Data entries:
···

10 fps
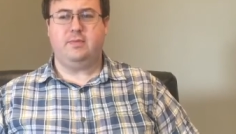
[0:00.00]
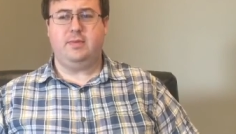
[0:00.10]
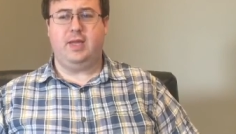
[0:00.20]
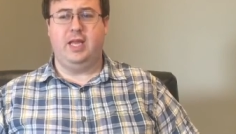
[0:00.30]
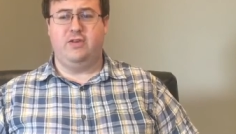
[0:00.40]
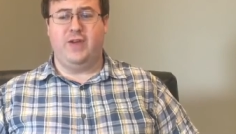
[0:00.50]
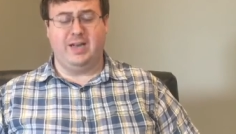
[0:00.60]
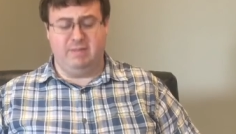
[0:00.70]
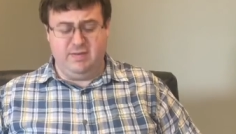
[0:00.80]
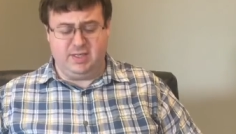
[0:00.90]
And in fact,
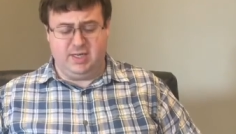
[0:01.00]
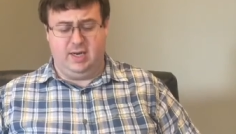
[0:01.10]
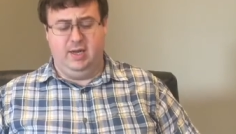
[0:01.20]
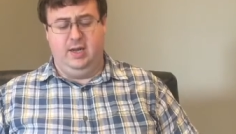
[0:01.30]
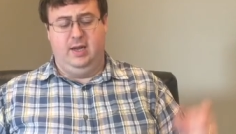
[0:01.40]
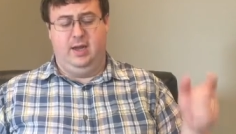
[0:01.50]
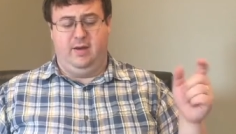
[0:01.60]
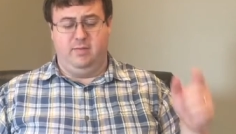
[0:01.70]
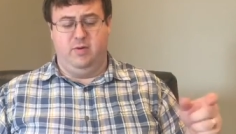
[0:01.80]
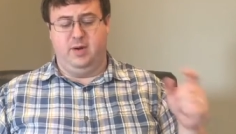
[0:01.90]
I've even seen
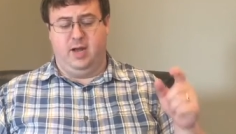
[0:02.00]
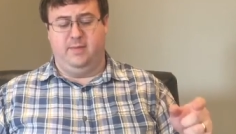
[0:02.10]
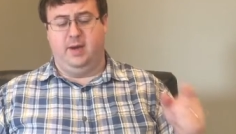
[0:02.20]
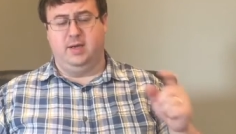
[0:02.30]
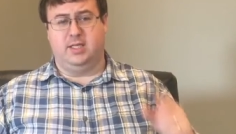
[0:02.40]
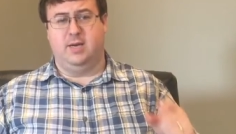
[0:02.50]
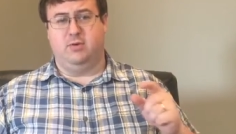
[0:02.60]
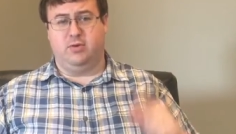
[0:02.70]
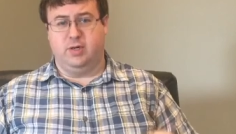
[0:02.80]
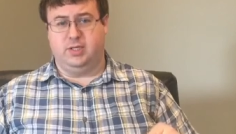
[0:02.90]
a movement among some
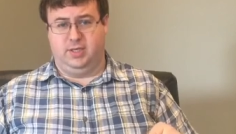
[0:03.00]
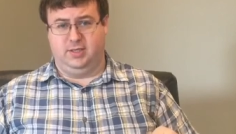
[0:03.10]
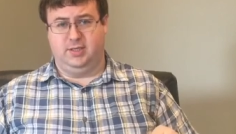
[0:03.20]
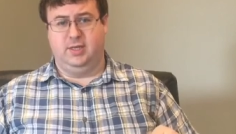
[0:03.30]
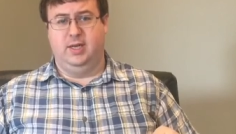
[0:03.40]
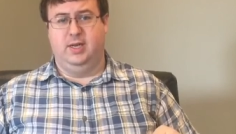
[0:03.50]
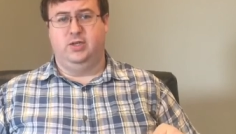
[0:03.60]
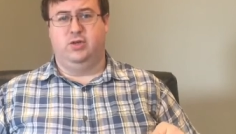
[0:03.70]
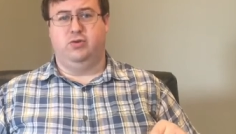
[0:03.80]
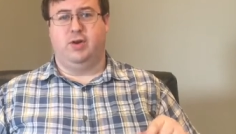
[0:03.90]
Christians
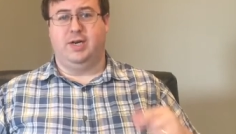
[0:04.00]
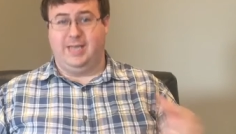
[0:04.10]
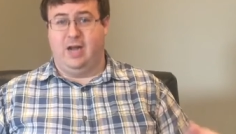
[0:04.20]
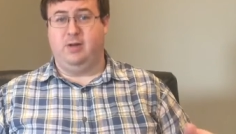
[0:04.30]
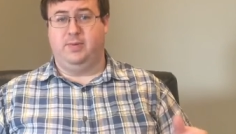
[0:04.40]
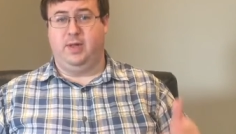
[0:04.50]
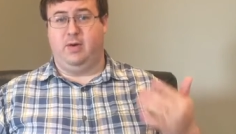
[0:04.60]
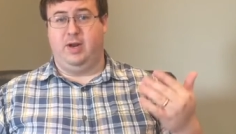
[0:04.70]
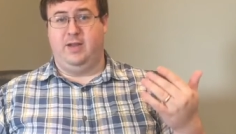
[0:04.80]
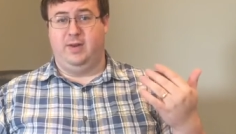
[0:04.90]
to try to downplay
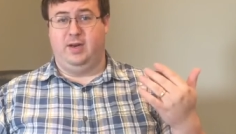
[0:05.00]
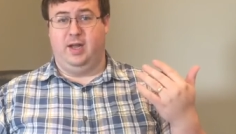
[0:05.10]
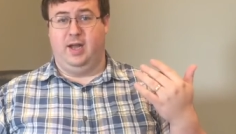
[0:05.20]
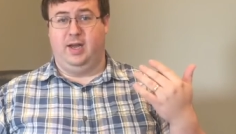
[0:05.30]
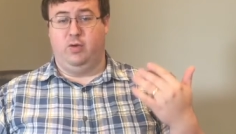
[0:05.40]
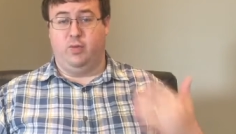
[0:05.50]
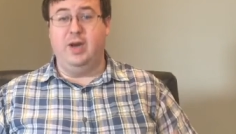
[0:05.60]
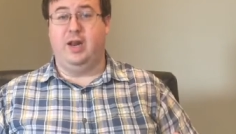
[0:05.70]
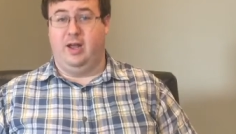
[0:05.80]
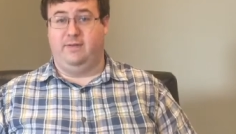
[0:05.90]
or even uh, get
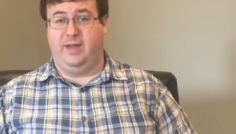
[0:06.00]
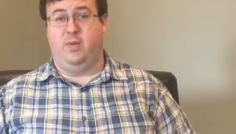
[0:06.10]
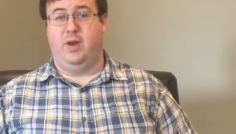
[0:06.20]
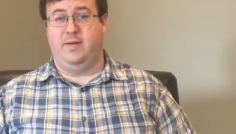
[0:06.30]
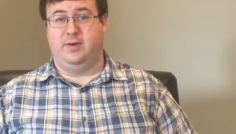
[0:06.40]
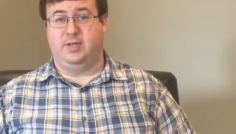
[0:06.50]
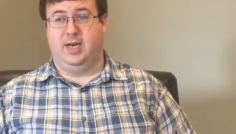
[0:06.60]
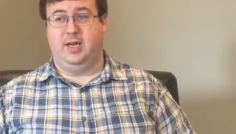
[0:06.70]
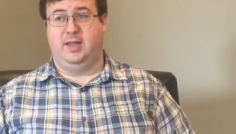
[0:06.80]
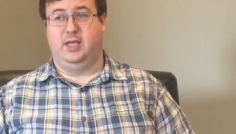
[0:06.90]
rid of that way of
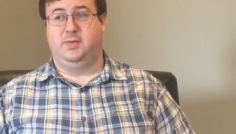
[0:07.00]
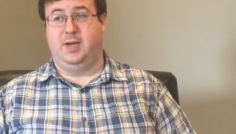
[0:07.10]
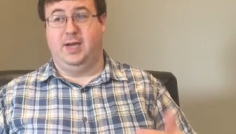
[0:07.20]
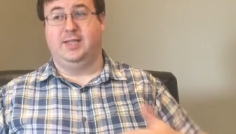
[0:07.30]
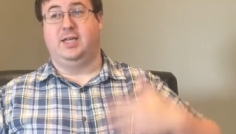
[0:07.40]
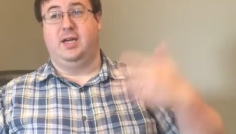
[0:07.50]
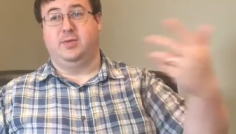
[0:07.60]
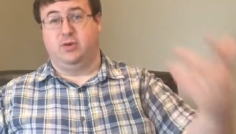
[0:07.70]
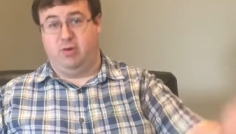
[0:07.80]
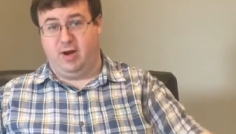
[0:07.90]
understanding things because it comes
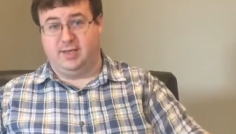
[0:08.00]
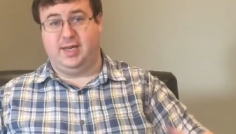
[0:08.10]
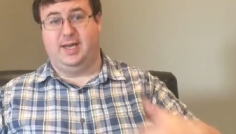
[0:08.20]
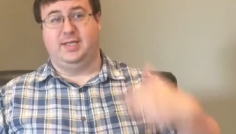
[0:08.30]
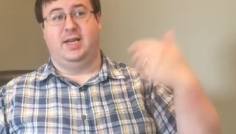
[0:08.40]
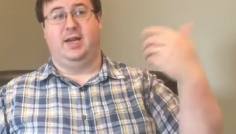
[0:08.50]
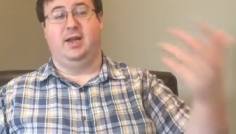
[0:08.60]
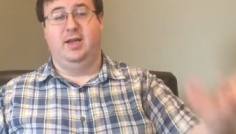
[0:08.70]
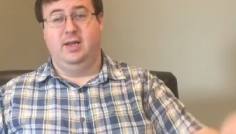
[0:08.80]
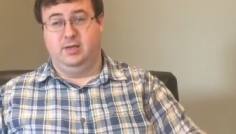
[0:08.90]
across as saying
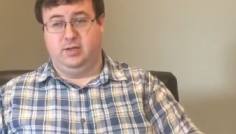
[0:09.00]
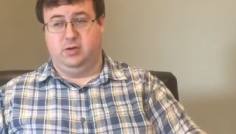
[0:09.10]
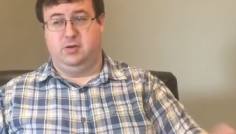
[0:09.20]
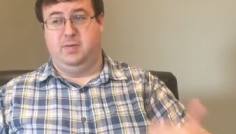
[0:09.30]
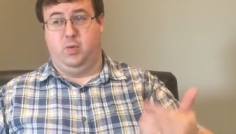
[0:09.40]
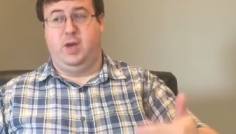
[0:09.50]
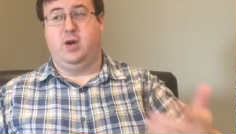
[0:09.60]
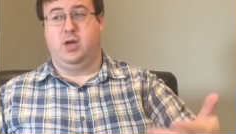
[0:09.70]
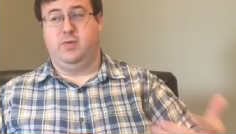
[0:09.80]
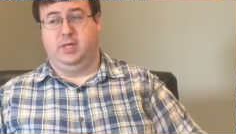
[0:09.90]
to the Jewish people, we know
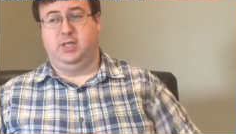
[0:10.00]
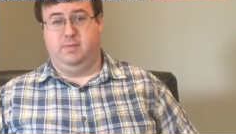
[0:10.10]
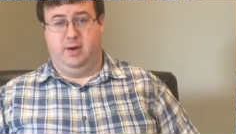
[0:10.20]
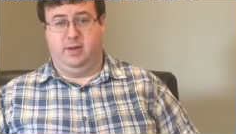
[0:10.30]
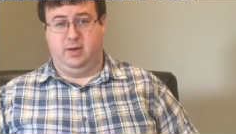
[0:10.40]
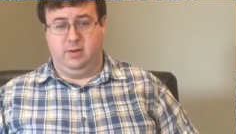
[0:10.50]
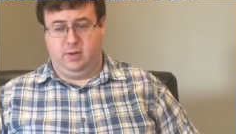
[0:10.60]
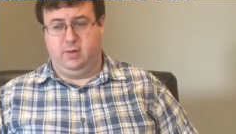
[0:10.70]
your religion better than you do.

···

Assigned task: Omit the pictures, then set down all the remaining data exactly as given.

Solution to this problem:
10 fps
[0:00.00]
[0:00.10]
[0:00.20]
[0:00.30]
[0:00.40]
[0:00.50]
[0:00.60]
[0:00.70]
[0:00.80]
[0:00.90]
And in fact,
[0:01.00]
[0:01.10]
[0:01.20]
[0:01.30]
[0:01.40]
[0:01.50]
[0:01.60]
[0:01.70]
[0:01.80]
[0:01.90]
I've even seen
[0:02.00]
[0:02.10]
[0:02.20]
[0:02.30]
[0:02.40]
[0:02.50]
[0:02.60]
[0:02.70]
[0:02.80]
[0:02.90]
a movement among some
[0:03.00]
[0:03.10]
[0:03.20]
[0:03.30]
[0:03.40]
[0:03.50]
[0:03.60]
[0:03.70]
[0:03.80]
[0:03.90]
Christians
[0:04.00]
[0:04.10]
[0:04.20]
[0:04.30]
[0:04.40]
[0:04.50]
[0:04.60]
[0:04.70]
[0:04.80]
[0:04.90]
to try to downplay
[0:05.00]
[0:05.10]
[0:05.20]
[0:05.30]
[0:05.40]
[0:05.50]
[0:05.60]
[0:05.70]
[0:05.80]
[0:05.90]
or even uh, get
[0:06.00]
[0:06.10]
[0:06.20]
[0:06.30]
[0:06.40]
[0:06.50]
[0:06.60]
[0:06.70]
[0:06.80]
[0:06.90]
rid of that way of
[0:07.00]
[0:07.10]
[0:07.20]
[0:07.30]
[0:07.40]
[0:07.50]
[0:07.60]
[0:07.70]
[0:07.80]
[0:07.90]
understanding things because it comes
[0:08.00]
[0:08.10]
[0:08.20]
[0:08.30]
[0:08.40]
[0:08.50]
[0:08.60]
[0:08.70]
[0:08.80]
[0:08.90]
across as saying
[0:09.00]
[0:09.10]
[0:09.20]
[0:09.30]
[0:09.40]
[0:09.50]
[0:09.60]
[0:09.70]
[0:09.80]
[0:09.90]
to the Jewish people, we know
[0:10.00]
[0:10.10]
[0:10.20]
[0:10.30]
[0:10.40]
[0:10.50]
[0:10.60]
[0:10.70]
your religion better than you do.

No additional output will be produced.